Rolandas Kazlas (born 11 May 1969 in Molėtai) is a Lithuanian actor, comedian, and theater director. He was awarded Lithuanian National Culture and Arts prize winner in 2009.

==Biography==
Rolandas Kazlas was born in 1969 in Molėtai town, Lithuania. In 1987, he graduated from Molėtų high school. In 1991, Kazlas graduated from the Lithuanian Academy of Music and Theatre with a degree in acting.
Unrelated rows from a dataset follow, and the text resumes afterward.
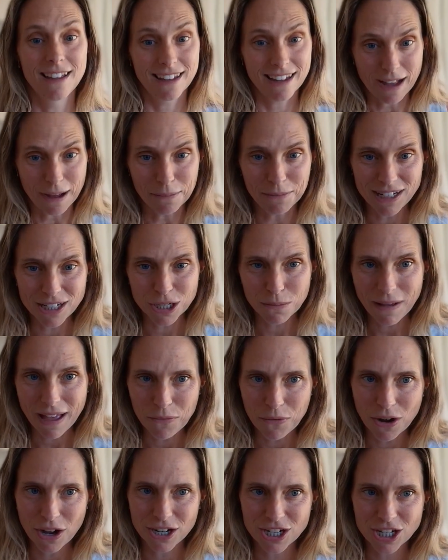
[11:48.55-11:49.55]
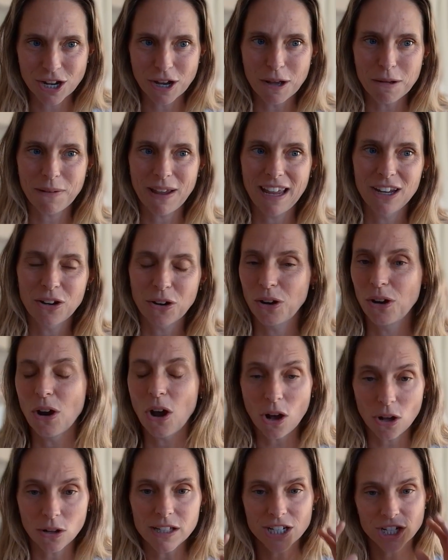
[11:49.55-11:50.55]
come into my workshop and go,
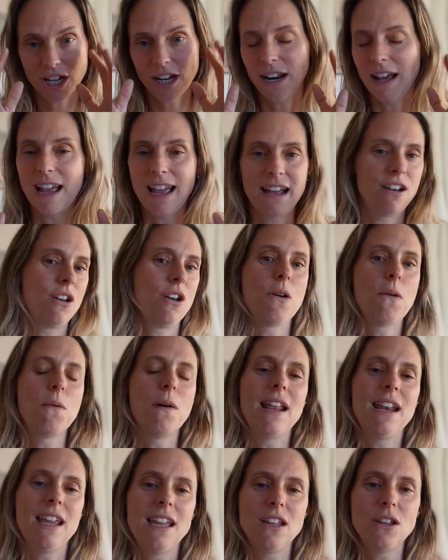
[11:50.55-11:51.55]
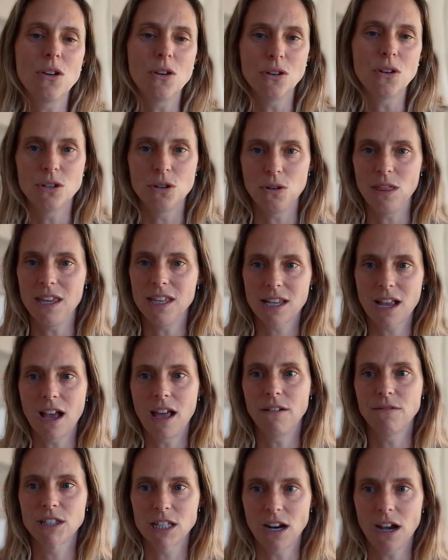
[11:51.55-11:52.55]
holy shit, I had no idea you could do this kind
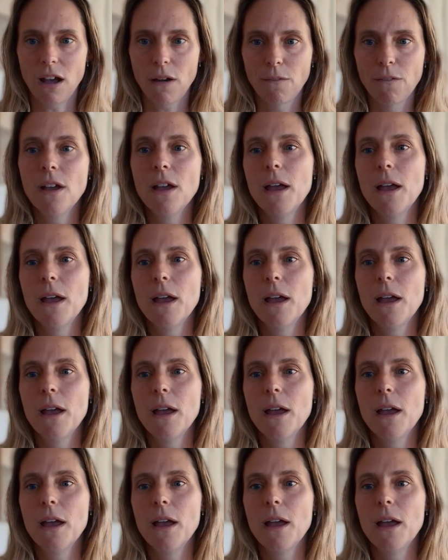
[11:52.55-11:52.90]
of stuff.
He became a Valstybinis Jaunimo Teatras actor in 1993. He is currently a free director and creator. He has played and continues to play at Lithuanian National Drama Theatre and Meno Fortas.

==Notable roles==

===Theatre===

Acting roles
| Year | Title | Director | Notes |
| 1993 | Piladas - "Electricity" ("Elektra"). | Irena Kriauzaitė |  |
| Karlėnas - “Siuvėjų dienos Silmačiuose | Povilas Gaidys |  |
| Utešitelnas - "Gamblers" (”Lošėjai”) | Hamish Glen |  |
| Karalaitis - “Karalaitis amato mokėsi” | Aurelija Čeredėjevaitė |  |
| 1994 | Estebizas - “Orfėjas” | Jokūbas Vilius Tūras |  |
| Sanča Pansa - “Don Kichotas” | Saimonas Povelas |  |
| 1996 | Patronas Julijus - “Saga apie Gestą Berlingą” | Prytas Pedajasas |  |
| Kristianas - “Sirano” | Ignas Jonynas |  |
| 1997 | Rotmistras - "Father" (“Tėvas”) | Jonas Vaitkus |  |
| 1998 | Pitu - “Memuarai” | Dalia Tamulevičiūtė |  |
| Foma Opiskinas - "Stepančikovo dvaras" | Foma Opiskinas |  |
| 2000 | Jagas - "Otelas" | Eimuntas Nekrošius |  |
| 2003 | Kunigaikštis Gavrila - “Dėdulės sapnas” | Cezaris Graužinis |  |
| 2004 | Kaligula - “Kaligula” | Ignas Jonynas |  |
| 2005 | Lebiadkinas - "Demonai. Nelabieji. Apsėstieji. Kipšai" | Algirdas Latėnas |  |
| Astrovas, Michailas Lvovičius “Dėdė Vania” | Jonas Vaitkus |  |
| 2007 | Karalius Ignotas - "Ivona, Burgundo kunigaikštytė" |  |
| Andželas - "Jei taip, tai šitaip" | Paul Eugene Budraitis |  |
| 2008 | Napoleonas Šereika - "Patriots" ("Patriotai") | Jonas Vaitkus |  |
| Migelis - "Raiši žirgai nešuoliuoja" | Ignas Jonynas |  |
| 2009 | Ligonis Gromovas - "Palata" | Rolandas Kazlas |  |
| 2010 | Teisininkas - "Raštininkas Bartlbis" |  |
| 2013 | Dantė - "Dieviškoji komedija" | Eimuntas Nekrošius |  |

As director
| Year | Title | Notes |
| 2009 | Geležis ir sidabras |  |
| Palata |  |
| 2010 | Raštininkas Bartlbis |  |
| 2019 | Pamoka |  |

===Movies===
- Kids from American Hotel ("Vaikai iš Amerikos Viešbučio") (1990)
- Jazz ("Džiazas") (1992)
- Utterly Alone ("Vienui vieni") (2004)
- Balkonas (2008)
- I Want to Live (2018)

===Television===
He also made appearances in "Dviračio žinios" (LNK) and is the author and the main character of the television series "Nekenčiu reklamos" - showed since 2000 on BTV.